> [EXERCISE DATA]:
-.-.-

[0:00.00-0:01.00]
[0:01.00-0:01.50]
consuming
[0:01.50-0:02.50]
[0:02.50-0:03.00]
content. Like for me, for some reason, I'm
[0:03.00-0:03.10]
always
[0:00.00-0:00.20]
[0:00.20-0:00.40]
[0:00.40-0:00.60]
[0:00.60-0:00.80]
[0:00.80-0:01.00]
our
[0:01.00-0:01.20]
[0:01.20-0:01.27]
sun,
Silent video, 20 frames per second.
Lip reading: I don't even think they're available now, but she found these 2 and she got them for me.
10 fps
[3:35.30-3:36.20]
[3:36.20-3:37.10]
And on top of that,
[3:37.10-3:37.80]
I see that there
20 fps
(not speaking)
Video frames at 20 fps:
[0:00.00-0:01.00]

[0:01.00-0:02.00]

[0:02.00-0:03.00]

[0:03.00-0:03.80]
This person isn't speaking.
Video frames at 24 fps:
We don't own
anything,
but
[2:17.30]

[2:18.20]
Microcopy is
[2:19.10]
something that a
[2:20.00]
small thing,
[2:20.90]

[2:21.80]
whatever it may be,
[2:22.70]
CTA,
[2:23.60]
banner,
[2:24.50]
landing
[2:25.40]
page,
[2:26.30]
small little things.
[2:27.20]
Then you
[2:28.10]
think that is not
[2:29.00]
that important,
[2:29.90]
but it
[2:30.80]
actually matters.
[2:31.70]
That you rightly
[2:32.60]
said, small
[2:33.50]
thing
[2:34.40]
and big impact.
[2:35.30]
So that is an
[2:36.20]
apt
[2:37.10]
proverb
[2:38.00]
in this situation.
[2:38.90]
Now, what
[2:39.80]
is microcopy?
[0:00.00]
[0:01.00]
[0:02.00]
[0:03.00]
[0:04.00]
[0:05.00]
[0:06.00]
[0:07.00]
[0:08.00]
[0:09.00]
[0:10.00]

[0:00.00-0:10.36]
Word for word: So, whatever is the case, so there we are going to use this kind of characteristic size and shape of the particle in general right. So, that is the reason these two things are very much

-.-.-

> [WHAT YOU ARE ASKED TO DO]:
Each record shown above must be printed once more, exactly.

> [REPLY TO THE TASK]:
[0:00.00-0:01.00]
[0:01.00-0:01.50]
consuming
[0:01.50-0:02.50]
[0:02.50-0:03.00]
content. Like for me, for some reason, I'm
[0:03.00-0:03.10]
always
[0:00.00-0:00.20]
[0:00.20-0:00.40]
[0:00.40-0:00.60]
[0:00.60-0:00.80]
[0:00.80-0:01.00]
our
[0:01.00-0:01.20]
[0:01.20-0:01.27]
sun,
Silent video, 20 frames per second.
Lip reading: I don't even think they're available now, but she found these 2 and she got them for me.
10 fps
[3:35.30-3:36.20]
[3:36.20-3:37.10]
And on top of that,
[3:37.10-3:37.80]
I see that there
20 fps
(not speaking)
Video frames at 20 fps:
[0:00.00-0:01.00]

[0:01.00-0:02.00]

[0:02.00-0:03.00]

[0:03.00-0:03.80]
This person isn't speaking.
Video frames at 24 fps:
We don't own
anything,
but
[2:17.30]

[2:18.20]
Microcopy is
[2:19.10]
something that a
[2:20.00]
small thing,
[2:20.90]

[2:21.80]
whatever it may be,
[2:22.70]
CTA,
[2:23.60]
banner,
[2:24.50]
landing
[2:25.40]
page,
[2:26.30]
small little things.
[2:27.20]
Then you
[2:28.10]
think that is not
[2:29.00]
that important,
[2:29.90]
but it
[2:30.80]
actually matters.
[2:31.70]
That you rightly
[2:32.60]
said, small
[2:33.50]
thing
[2:34.40]
and big impact.
[2:35.30]
So that is an
[2:36.20]
apt
[2:37.10]
proverb
[2:38.00]
in this situation.
[2:38.90]
Now, what
[2:39.80]
is microcopy?
[0:00.00]
[0:01.00]
[0:02.00]
[0:03.00]
[0:04.00]
[0:05.00]
[0:06.00]
[0:07.00]
[0:08.00]
[0:09.00]
[0:10.00]

[0:00.00-0:10.36]
Word for word: So, whatever is the case, so there we are going to use this kind of characteristic size and shape of the particle in general right. So, that is the reason these two things are very much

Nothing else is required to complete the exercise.